Mariya, I would suggest trying chives or leeks which impart a similar flavor without the potency of onions.
- Jess, Allen park, MI 05-21-14
Love it!There is no mention of the other ingredients in the preparation section... OK for seasoned cooks, not so much for beginners or cooks unfamiliar with certain foods. Could you please adjust?
Really delicious! I cooked the quinoa by bringing it to a boil then simmering it, covered, for 15 minutes. It came out perfect! I added 1/2 tsp of salt to the quinoa while cooking, and added the rest to the whole mixture. I sauteed the onion, and it turned out great!(note on the recipe instructions: doesn't say what to do with the cilantro)
what kind of mint? spearmint or peppermint? i am allergic to peppermint.
- Ro, Arlington, VA 05-29-17
You could use either type of mint.
This is very good! I substituted sesame oil for the olive oil because it pacifies Kapha.
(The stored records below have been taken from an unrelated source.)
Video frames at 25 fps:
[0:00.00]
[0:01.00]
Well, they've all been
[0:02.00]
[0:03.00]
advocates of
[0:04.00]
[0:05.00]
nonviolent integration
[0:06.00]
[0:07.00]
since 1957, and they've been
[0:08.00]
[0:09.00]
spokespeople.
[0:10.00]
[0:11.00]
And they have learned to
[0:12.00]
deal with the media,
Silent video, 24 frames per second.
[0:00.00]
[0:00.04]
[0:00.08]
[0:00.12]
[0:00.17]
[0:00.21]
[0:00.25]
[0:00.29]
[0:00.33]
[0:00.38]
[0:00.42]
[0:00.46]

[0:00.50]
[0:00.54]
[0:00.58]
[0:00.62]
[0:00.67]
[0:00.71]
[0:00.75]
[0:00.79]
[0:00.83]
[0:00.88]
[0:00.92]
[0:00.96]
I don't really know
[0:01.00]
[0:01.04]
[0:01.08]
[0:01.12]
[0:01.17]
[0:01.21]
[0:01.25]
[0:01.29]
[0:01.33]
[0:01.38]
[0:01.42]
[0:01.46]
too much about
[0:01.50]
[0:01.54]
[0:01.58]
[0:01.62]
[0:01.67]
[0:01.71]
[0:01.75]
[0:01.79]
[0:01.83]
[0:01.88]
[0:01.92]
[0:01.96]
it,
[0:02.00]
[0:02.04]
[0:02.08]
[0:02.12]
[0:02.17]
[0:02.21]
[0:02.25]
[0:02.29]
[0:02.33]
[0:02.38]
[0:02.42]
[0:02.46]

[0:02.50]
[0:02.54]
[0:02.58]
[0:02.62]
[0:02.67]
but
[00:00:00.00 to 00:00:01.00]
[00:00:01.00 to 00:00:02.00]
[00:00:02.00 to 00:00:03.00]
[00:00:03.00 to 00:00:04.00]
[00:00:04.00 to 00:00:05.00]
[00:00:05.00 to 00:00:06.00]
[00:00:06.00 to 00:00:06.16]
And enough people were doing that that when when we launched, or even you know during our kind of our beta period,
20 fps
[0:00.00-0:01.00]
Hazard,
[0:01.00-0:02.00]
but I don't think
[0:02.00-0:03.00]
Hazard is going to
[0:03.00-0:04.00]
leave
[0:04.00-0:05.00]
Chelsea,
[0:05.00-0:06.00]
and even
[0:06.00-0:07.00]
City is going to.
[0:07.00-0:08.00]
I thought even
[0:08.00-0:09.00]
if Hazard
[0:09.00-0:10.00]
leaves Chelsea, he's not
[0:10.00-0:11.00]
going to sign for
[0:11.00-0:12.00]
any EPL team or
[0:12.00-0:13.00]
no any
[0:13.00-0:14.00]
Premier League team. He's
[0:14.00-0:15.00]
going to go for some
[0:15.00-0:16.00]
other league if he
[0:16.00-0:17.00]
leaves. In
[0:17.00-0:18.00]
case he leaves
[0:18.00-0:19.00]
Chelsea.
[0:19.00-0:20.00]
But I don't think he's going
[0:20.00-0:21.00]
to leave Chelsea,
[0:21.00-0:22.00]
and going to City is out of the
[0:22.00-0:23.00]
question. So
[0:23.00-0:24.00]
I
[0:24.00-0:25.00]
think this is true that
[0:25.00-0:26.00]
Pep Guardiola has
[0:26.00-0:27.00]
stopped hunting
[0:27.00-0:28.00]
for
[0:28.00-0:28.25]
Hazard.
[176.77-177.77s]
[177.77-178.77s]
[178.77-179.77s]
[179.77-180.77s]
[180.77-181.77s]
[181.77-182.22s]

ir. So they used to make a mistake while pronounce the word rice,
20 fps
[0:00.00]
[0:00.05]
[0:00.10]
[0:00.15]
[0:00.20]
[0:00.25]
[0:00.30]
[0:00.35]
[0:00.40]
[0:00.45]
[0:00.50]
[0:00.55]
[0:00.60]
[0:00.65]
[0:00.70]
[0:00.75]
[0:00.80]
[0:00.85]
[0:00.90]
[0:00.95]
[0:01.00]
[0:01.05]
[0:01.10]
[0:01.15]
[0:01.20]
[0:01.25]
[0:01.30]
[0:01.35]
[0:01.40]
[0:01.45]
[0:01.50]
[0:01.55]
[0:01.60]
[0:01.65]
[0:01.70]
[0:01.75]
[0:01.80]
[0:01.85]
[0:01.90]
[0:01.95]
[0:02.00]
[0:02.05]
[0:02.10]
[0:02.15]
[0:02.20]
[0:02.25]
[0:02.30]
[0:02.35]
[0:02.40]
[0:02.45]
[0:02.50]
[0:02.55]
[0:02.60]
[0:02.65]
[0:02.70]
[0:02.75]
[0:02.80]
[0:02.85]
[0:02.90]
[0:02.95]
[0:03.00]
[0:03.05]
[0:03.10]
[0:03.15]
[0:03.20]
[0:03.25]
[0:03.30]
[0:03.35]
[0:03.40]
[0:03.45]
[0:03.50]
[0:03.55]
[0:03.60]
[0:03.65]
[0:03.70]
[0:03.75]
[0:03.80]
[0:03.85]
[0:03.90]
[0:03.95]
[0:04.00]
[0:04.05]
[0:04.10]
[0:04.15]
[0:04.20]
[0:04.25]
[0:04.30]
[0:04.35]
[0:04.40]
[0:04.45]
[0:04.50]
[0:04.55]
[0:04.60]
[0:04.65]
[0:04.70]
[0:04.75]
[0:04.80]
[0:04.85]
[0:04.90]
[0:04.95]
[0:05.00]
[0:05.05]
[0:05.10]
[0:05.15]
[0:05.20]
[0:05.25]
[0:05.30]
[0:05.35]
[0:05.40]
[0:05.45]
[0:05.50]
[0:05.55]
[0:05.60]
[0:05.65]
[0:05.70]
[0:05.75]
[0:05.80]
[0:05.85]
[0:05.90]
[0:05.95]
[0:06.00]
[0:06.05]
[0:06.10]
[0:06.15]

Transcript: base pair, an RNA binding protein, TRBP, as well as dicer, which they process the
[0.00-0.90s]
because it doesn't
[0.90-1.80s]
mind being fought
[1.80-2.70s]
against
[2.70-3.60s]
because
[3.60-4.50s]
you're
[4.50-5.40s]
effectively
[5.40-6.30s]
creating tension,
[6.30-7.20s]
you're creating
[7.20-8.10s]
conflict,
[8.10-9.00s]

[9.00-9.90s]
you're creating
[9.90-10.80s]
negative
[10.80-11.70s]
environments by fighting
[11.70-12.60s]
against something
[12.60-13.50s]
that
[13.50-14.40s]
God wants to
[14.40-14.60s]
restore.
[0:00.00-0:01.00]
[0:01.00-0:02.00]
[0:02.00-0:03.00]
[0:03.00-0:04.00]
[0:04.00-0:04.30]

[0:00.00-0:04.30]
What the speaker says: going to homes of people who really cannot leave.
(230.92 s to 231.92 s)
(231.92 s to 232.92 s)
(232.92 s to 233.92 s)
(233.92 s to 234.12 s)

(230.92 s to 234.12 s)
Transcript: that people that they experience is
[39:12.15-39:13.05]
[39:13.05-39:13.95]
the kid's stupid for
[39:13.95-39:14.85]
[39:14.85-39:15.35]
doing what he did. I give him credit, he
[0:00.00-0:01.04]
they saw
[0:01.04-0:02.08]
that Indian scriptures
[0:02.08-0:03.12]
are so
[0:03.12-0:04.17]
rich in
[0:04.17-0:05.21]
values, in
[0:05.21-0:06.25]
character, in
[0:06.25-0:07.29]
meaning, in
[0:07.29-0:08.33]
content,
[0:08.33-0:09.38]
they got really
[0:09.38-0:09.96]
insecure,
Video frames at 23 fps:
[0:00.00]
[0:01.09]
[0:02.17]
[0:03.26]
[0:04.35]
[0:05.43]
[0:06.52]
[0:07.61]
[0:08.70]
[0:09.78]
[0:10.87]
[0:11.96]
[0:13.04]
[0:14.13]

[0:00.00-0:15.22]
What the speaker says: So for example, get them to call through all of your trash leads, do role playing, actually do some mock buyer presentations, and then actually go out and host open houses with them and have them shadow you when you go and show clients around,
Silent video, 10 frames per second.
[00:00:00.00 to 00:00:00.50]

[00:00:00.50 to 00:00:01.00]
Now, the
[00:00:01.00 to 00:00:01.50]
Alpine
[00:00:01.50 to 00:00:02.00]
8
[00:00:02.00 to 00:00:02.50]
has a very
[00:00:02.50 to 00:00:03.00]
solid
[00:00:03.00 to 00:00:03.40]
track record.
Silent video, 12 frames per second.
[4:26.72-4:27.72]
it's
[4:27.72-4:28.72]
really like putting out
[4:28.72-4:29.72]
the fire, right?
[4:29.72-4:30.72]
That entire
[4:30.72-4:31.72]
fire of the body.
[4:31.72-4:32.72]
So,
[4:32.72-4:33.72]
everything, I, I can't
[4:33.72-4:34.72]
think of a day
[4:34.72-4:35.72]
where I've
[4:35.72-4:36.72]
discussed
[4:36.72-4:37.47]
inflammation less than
I have seen a drastic improvement in my blood pressure since changing my diet.
- Mitt, Trotwood 02-19-18
Such a light and refreshing meal in the summer heat. I swapped it the olive oil for sesame and omitted the salt and it was still delicious. It would be a great addition to a backyard bbq.
Followed directions and ended up with THE most delicious treat...and that was warm... looking forward to when it is refrigerated...But I have a question... can this masterpiece be frozen? I would love to freeze and have for later...
Thanks for your feedback! We've never tried freezing this particular dish. If you do, please let us know how it goes.